* _Try it_
Send every record back word for word.

* _Stored items_
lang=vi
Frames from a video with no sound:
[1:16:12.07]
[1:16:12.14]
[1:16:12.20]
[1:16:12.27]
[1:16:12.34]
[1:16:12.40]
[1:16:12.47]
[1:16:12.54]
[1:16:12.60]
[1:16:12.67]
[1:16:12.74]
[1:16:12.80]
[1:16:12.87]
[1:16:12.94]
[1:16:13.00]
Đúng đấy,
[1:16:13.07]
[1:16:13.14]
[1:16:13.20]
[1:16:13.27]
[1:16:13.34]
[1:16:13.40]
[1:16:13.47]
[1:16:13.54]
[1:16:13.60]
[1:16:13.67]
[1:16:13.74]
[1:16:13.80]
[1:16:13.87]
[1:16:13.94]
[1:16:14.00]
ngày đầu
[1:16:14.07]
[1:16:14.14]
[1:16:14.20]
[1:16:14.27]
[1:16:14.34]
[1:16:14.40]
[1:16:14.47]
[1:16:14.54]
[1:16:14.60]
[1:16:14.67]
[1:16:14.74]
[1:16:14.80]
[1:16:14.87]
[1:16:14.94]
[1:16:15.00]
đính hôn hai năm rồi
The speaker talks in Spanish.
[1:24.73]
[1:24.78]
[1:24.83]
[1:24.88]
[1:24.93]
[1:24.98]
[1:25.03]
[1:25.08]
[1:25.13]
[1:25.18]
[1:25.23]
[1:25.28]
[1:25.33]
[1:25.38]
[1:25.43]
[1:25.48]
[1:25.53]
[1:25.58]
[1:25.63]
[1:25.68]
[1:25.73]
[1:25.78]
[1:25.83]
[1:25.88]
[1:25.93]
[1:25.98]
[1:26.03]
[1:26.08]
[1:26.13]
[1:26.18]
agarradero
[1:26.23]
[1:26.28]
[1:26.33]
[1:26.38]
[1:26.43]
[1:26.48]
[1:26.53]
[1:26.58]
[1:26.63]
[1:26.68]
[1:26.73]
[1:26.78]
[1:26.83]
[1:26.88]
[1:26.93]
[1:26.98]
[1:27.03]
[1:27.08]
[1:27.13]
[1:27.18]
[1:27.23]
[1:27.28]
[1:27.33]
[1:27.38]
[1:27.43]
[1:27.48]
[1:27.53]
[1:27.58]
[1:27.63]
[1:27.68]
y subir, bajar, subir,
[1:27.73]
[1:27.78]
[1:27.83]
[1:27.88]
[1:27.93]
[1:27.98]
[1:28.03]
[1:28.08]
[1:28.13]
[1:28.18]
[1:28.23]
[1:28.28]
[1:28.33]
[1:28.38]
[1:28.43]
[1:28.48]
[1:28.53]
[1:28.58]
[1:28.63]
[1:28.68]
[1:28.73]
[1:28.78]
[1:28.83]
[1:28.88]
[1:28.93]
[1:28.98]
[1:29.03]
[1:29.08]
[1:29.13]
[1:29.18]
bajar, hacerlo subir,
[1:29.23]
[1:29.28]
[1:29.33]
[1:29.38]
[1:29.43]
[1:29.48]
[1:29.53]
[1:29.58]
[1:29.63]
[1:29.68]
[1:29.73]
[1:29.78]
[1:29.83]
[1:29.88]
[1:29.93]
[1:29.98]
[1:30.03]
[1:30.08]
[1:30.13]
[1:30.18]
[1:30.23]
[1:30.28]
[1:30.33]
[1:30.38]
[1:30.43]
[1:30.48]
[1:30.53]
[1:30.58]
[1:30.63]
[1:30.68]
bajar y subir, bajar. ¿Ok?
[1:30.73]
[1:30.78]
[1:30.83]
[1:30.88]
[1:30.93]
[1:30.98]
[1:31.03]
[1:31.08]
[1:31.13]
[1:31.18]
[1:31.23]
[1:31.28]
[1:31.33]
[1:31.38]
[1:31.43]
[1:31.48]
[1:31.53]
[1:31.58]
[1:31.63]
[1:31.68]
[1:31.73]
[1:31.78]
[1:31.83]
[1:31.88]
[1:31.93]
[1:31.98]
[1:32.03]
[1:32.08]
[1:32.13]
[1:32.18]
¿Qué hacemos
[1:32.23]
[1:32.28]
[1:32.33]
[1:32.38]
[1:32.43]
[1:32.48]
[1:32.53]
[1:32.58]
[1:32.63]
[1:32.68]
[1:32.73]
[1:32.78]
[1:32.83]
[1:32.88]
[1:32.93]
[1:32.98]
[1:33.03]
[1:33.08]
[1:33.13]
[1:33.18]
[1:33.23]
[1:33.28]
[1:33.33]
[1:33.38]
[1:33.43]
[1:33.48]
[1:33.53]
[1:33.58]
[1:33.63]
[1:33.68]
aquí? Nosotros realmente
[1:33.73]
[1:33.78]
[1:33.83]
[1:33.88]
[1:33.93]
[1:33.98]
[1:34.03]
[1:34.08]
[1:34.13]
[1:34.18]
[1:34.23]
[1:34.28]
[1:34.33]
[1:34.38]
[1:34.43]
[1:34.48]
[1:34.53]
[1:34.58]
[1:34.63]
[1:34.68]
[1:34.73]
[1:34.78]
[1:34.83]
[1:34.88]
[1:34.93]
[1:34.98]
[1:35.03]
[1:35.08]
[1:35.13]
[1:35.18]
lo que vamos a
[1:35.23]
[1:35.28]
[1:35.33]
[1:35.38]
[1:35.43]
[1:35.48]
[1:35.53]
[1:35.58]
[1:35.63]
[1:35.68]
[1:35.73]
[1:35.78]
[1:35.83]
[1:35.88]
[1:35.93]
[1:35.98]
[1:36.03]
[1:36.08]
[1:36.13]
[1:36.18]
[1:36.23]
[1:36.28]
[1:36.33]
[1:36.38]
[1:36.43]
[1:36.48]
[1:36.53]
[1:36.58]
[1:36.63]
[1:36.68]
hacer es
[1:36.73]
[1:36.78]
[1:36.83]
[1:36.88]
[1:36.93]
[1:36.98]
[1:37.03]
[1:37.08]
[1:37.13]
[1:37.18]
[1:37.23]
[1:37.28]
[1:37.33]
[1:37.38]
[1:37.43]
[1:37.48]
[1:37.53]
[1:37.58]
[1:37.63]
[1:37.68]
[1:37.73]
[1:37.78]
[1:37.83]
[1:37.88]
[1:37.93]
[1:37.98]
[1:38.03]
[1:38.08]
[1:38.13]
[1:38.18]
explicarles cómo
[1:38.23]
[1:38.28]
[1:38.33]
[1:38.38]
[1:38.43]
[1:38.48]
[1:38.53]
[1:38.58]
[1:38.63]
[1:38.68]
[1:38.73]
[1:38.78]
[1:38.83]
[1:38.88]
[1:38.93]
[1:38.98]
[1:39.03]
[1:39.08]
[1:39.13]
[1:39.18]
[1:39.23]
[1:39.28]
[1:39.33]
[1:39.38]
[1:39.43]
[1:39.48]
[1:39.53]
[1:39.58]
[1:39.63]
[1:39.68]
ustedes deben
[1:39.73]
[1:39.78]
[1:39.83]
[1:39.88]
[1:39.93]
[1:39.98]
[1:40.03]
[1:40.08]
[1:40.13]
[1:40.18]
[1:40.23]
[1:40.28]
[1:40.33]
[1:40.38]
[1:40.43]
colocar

* _Task response_
lang=vi
Frames from a video with no sound:
[1:16:12.07]
[1:16:12.14]
[1:16:12.20]
[1:16:12.27]
[1:16:12.34]
[1:16:12.40]
[1:16:12.47]
[1:16:12.54]
[1:16:12.60]
[1:16:12.67]
[1:16:12.74]
[1:16:12.80]
[1:16:12.87]
[1:16:12.94]
[1:16:13.00]
Đúng đấy,
[1:16:13.07]
[1:16:13.14]
[1:16:13.20]
[1:16:13.27]
[1:16:13.34]
[1:16:13.40]
[1:16:13.47]
[1:16:13.54]
[1:16:13.60]
[1:16:13.67]
[1:16:13.74]
[1:16:13.80]
[1:16:13.87]
[1:16:13.94]
[1:16:14.00]
ngày đầu
[1:16:14.07]
[1:16:14.14]
[1:16:14.20]
[1:16:14.27]
[1:16:14.34]
[1:16:14.40]
[1:16:14.47]
[1:16:14.54]
[1:16:14.60]
[1:16:14.67]
[1:16:14.74]
[1:16:14.80]
[1:16:14.87]
[1:16:14.94]
[1:16:15.00]
đính hôn hai năm rồi
The speaker talks in Spanish.
[1:24.73]
[1:24.78]
[1:24.83]
[1:24.88]
[1:24.93]
[1:24.98]
[1:25.03]
[1:25.08]
[1:25.13]
[1:25.18]
[1:25.23]
[1:25.28]
[1:25.33]
[1:25.38]
[1:25.43]
[1:25.48]
[1:25.53]
[1:25.58]
[1:25.63]
[1:25.68]
[1:25.73]
[1:25.78]
[1:25.83]
[1:25.88]
[1:25.93]
[1:25.98]
[1:26.03]
[1:26.08]
[1:26.13]
[1:26.18]
agarradero
[1:26.23]
[1:26.28]
[1:26.33]
[1:26.38]
[1:26.43]
[1:26.48]
[1:26.53]
[1:26.58]
[1:26.63]
[1:26.68]
[1:26.73]
[1:26.78]
[1:26.83]
[1:26.88]
[1:26.93]
[1:26.98]
[1:27.03]
[1:27.08]
[1:27.13]
[1:27.18]
[1:27.23]
[1:27.28]
[1:27.33]
[1:27.38]
[1:27.43]
[1:27.48]
[1:27.53]
[1:27.58]
[1:27.63]
[1:27.68]
y subir, bajar, subir,
[1:27.73]
[1:27.78]
[1:27.83]
[1:27.88]
[1:27.93]
[1:27.98]
[1:28.03]
[1:28.08]
[1:28.13]
[1:28.18]
[1:28.23]
[1:28.28]
[1:28.33]
[1:28.38]
[1:28.43]
[1:28.48]
[1:28.53]
[1:28.58]
[1:28.63]
[1:28.68]
[1:28.73]
[1:28.78]
[1:28.83]
[1:28.88]
[1:28.93]
[1:28.98]
[1:29.03]
[1:29.08]
[1:29.13]
[1:29.18]
bajar, hacerlo subir,
[1:29.23]
[1:29.28]
[1:29.33]
[1:29.38]
[1:29.43]
[1:29.48]
[1:29.53]
[1:29.58]
[1:29.63]
[1:29.68]
[1:29.73]
[1:29.78]
[1:29.83]
[1:29.88]
[1:29.93]
[1:29.98]
[1:30.03]
[1:30.08]
[1:30.13]
[1:30.18]
[1:30.23]
[1:30.28]
[1:30.33]
[1:30.38]
[1:30.43]
[1:30.48]
[1:30.53]
[1:30.58]
[1:30.63]
[1:30.68]
bajar y subir, bajar. ¿Ok?
[1:30.73]
[1:30.78]
[1:30.83]
[1:30.88]
[1:30.93]
[1:30.98]
[1:31.03]
[1:31.08]
[1:31.13]
[1:31.18]
[1:31.23]
[1:31.28]
[1:31.33]
[1:31.38]
[1:31.43]
[1:31.48]
[1:31.53]
[1:31.58]
[1:31.63]
[1:31.68]
[1:31.73]
[1:31.78]
[1:31.83]
[1:31.88]
[1:31.93]
[1:31.98]
[1:32.03]
[1:32.08]
[1:32.13]
[1:32.18]
¿Qué hacemos
[1:32.23]
[1:32.28]
[1:32.33]
[1:32.38]
[1:32.43]
[1:32.48]
[1:32.53]
[1:32.58]
[1:32.63]
[1:32.68]
[1:32.73]
[1:32.78]
[1:32.83]
[1:32.88]
[1:32.93]
[1:32.98]
[1:33.03]
[1:33.08]
[1:33.13]
[1:33.18]
[1:33.23]
[1:33.28]
[1:33.33]
[1:33.38]
[1:33.43]
[1:33.48]
[1:33.53]
[1:33.58]
[1:33.63]
[1:33.68]
aquí? Nosotros realmente
[1:33.73]
[1:33.78]
[1:33.83]
[1:33.88]
[1:33.93]
[1:33.98]
[1:34.03]
[1:34.08]
[1:34.13]
[1:34.18]
[1:34.23]
[1:34.28]
[1:34.33]
[1:34.38]
[1:34.43]
[1:34.48]
[1:34.53]
[1:34.58]
[1:34.63]
[1:34.68]
[1:34.73]
[1:34.78]
[1:34.83]
[1:34.88]
[1:34.93]
[1:34.98]
[1:35.03]
[1:35.08]
[1:35.13]
[1:35.18]
lo que vamos a
[1:35.23]
[1:35.28]
[1:35.33]
[1:35.38]
[1:35.43]
[1:35.48]
[1:35.53]
[1:35.58]
[1:35.63]
[1:35.68]
[1:35.73]
[1:35.78]
[1:35.83]
[1:35.88]
[1:35.93]
[1:35.98]
[1:36.03]
[1:36.08]
[1:36.13]
[1:36.18]
[1:36.23]
[1:36.28]
[1:36.33]
[1:36.38]
[1:36.43]
[1:36.48]
[1:36.53]
[1:36.58]
[1:36.63]
[1:36.68]
hacer es
[1:36.73]
[1:36.78]
[1:36.83]
[1:36.88]
[1:36.93]
[1:36.98]
[1:37.03]
[1:37.08]
[1:37.13]
[1:37.18]
[1:37.23]
[1:37.28]
[1:37.33]
[1:37.38]
[1:37.43]
[1:37.48]
[1:37.53]
[1:37.58]
[1:37.63]
[1:37.68]
[1:37.73]
[1:37.78]
[1:37.83]
[1:37.88]
[1:37.93]
[1:37.98]
[1:38.03]
[1:38.08]
[1:38.13]
[1:38.18]
explicarles cómo
[1:38.23]
[1:38.28]
[1:38.33]
[1:38.38]
[1:38.43]
[1:38.48]
[1:38.53]
[1:38.58]
[1:38.63]
[1:38.68]
[1:38.73]
[1:38.78]
[1:38.83]
[1:38.88]
[1:38.93]
[1:38.98]
[1:39.03]
[1:39.08]
[1:39.13]
[1:39.18]
[1:39.23]
[1:39.28]
[1:39.33]
[1:39.38]
[1:39.43]
[1:39.48]
[1:39.53]
[1:39.58]
[1:39.63]
[1:39.68]
ustedes deben
[1:39.73]
[1:39.78]
[1:39.83]
[1:39.88]
[1:39.93]
[1:39.98]
[1:40.03]
[1:40.08]
[1:40.13]
[1:40.18]
[1:40.23]
[1:40.28]
[1:40.33]
[1:40.38]
[1:40.43]
colocar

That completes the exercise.